» Exercise
Your reply should be the complete data, reproduced exactly.

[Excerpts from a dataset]
■ ■ ■ ■ ■ ■ ■

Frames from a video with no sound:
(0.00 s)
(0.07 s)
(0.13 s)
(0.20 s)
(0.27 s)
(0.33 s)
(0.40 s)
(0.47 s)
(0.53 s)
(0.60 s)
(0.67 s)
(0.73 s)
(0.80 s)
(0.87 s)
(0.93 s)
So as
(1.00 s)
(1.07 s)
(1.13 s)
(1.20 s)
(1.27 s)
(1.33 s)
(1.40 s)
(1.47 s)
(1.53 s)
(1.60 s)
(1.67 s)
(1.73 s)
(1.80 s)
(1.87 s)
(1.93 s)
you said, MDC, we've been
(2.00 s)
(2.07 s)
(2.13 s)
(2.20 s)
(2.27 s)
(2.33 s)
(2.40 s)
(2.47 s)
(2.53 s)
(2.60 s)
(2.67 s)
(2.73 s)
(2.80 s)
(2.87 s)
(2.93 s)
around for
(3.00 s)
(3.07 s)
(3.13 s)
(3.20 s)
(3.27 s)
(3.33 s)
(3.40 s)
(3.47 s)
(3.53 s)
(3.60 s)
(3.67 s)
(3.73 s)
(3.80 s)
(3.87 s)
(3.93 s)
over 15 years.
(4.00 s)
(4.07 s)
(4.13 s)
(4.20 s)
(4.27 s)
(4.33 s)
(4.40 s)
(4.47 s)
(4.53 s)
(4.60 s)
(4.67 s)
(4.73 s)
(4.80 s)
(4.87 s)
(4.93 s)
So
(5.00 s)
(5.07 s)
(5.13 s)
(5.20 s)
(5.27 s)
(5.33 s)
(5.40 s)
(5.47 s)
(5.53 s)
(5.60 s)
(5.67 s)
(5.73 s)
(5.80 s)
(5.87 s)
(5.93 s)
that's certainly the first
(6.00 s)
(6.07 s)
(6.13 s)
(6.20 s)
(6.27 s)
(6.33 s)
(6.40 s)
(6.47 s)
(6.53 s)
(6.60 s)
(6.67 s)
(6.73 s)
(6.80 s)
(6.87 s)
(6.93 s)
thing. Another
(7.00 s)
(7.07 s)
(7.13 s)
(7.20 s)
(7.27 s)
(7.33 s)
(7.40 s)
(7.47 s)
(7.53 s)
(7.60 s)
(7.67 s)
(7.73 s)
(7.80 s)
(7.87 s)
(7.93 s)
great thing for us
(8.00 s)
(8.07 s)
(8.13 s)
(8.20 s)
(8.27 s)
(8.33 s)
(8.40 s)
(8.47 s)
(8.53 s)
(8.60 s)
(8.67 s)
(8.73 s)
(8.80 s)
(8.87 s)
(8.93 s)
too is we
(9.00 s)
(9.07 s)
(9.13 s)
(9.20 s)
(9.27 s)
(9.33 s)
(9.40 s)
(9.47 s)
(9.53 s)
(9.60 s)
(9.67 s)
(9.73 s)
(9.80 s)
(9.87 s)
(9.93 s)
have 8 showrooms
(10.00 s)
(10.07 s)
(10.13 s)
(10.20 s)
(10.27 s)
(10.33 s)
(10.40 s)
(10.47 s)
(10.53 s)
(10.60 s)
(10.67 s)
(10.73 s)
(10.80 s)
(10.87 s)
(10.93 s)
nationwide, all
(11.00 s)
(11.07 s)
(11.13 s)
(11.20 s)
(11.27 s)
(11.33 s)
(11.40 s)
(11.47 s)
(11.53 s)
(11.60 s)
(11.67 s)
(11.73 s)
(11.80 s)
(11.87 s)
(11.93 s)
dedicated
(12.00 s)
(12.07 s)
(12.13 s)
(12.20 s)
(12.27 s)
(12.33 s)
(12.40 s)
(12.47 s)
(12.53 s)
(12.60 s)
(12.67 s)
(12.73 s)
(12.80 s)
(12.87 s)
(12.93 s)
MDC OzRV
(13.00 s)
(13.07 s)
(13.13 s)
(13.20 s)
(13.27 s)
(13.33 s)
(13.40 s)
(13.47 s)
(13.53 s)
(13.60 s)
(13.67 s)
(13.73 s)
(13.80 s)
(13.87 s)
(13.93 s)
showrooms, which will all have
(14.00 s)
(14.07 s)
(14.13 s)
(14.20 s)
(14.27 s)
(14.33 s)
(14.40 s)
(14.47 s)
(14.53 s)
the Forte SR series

■ ■ ■ ■ ■ ■ ■

» Worked solution
Frames from a video with no sound:
(0.00 s)
(0.07 s)
(0.13 s)
(0.20 s)
(0.27 s)
(0.33 s)
(0.40 s)
(0.47 s)
(0.53 s)
(0.60 s)
(0.67 s)
(0.73 s)
(0.80 s)
(0.87 s)
(0.93 s)
So as
(1.00 s)
(1.07 s)
(1.13 s)
(1.20 s)
(1.27 s)
(1.33 s)
(1.40 s)
(1.47 s)
(1.53 s)
(1.60 s)
(1.67 s)
(1.73 s)
(1.80 s)
(1.87 s)
(1.93 s)
you said, MDC, we've been
(2.00 s)
(2.07 s)
(2.13 s)
(2.20 s)
(2.27 s)
(2.33 s)
(2.40 s)
(2.47 s)
(2.53 s)
(2.60 s)
(2.67 s)
(2.73 s)
(2.80 s)
(2.87 s)
(2.93 s)
around for
(3.00 s)
(3.07 s)
(3.13 s)
(3.20 s)
(3.27 s)
(3.33 s)
(3.40 s)
(3.47 s)
(3.53 s)
(3.60 s)
(3.67 s)
(3.73 s)
(3.80 s)
(3.87 s)
(3.93 s)
over 15 years.
(4.00 s)
(4.07 s)
(4.13 s)
(4.20 s)
(4.27 s)
(4.33 s)
(4.40 s)
(4.47 s)
(4.53 s)
(4.60 s)
(4.67 s)
(4.73 s)
(4.80 s)
(4.87 s)
(4.93 s)
So
(5.00 s)
(5.07 s)
(5.13 s)
(5.20 s)
(5.27 s)
(5.33 s)
(5.40 s)
(5.47 s)
(5.53 s)
(5.60 s)
(5.67 s)
(5.73 s)
(5.80 s)
(5.87 s)
(5.93 s)
that's certainly the first
(6.00 s)
(6.07 s)
(6.13 s)
(6.20 s)
(6.27 s)
(6.33 s)
(6.40 s)
(6.47 s)
(6.53 s)
(6.60 s)
(6.67 s)
(6.73 s)
(6.80 s)
(6.87 s)
(6.93 s)
thing. Another
(7.00 s)
(7.07 s)
(7.13 s)
(7.20 s)
(7.27 s)
(7.33 s)
(7.40 s)
(7.47 s)
(7.53 s)
(7.60 s)
(7.67 s)
(7.73 s)
(7.80 s)
(7.87 s)
(7.93 s)
great thing for us
(8.00 s)
(8.07 s)
(8.13 s)
(8.20 s)
(8.27 s)
(8.33 s)
(8.40 s)
(8.47 s)
(8.53 s)
(8.60 s)
(8.67 s)
(8.73 s)
(8.80 s)
(8.87 s)
(8.93 s)
too is we
(9.00 s)
(9.07 s)
(9.13 s)
(9.20 s)
(9.27 s)
(9.33 s)
(9.40 s)
(9.47 s)
(9.53 s)
(9.60 s)
(9.67 s)
(9.73 s)
(9.80 s)
(9.87 s)
(9.93 s)
have 8 showrooms
(10.00 s)
(10.07 s)
(10.13 s)
(10.20 s)
(10.27 s)
(10.33 s)
(10.40 s)
(10.47 s)
(10.53 s)
(10.60 s)
(10.67 s)
(10.73 s)
(10.80 s)
(10.87 s)
(10.93 s)
nationwide, all
(11.00 s)
(11.07 s)
(11.13 s)
(11.20 s)
(11.27 s)
(11.33 s)
(11.40 s)
(11.47 s)
(11.53 s)
(11.60 s)
(11.67 s)
(11.73 s)
(11.80 s)
(11.87 s)
(11.93 s)
dedicated
(12.00 s)
(12.07 s)
(12.13 s)
(12.20 s)
(12.27 s)
(12.33 s)
(12.40 s)
(12.47 s)
(12.53 s)
(12.60 s)
(12.67 s)
(12.73 s)
(12.80 s)
(12.87 s)
(12.93 s)
MDC OzRV
(13.00 s)
(13.07 s)
(13.13 s)
(13.20 s)
(13.27 s)
(13.33 s)
(13.40 s)
(13.47 s)
(13.53 s)
(13.60 s)
(13.67 s)
(13.73 s)
(13.80 s)
(13.87 s)
(13.93 s)
showrooms, which will all have
(14.00 s)
(14.07 s)
(14.13 s)
(14.20 s)
(14.27 s)
(14.33 s)
(14.40 s)
(14.47 s)
(14.53 s)
the Forte SR series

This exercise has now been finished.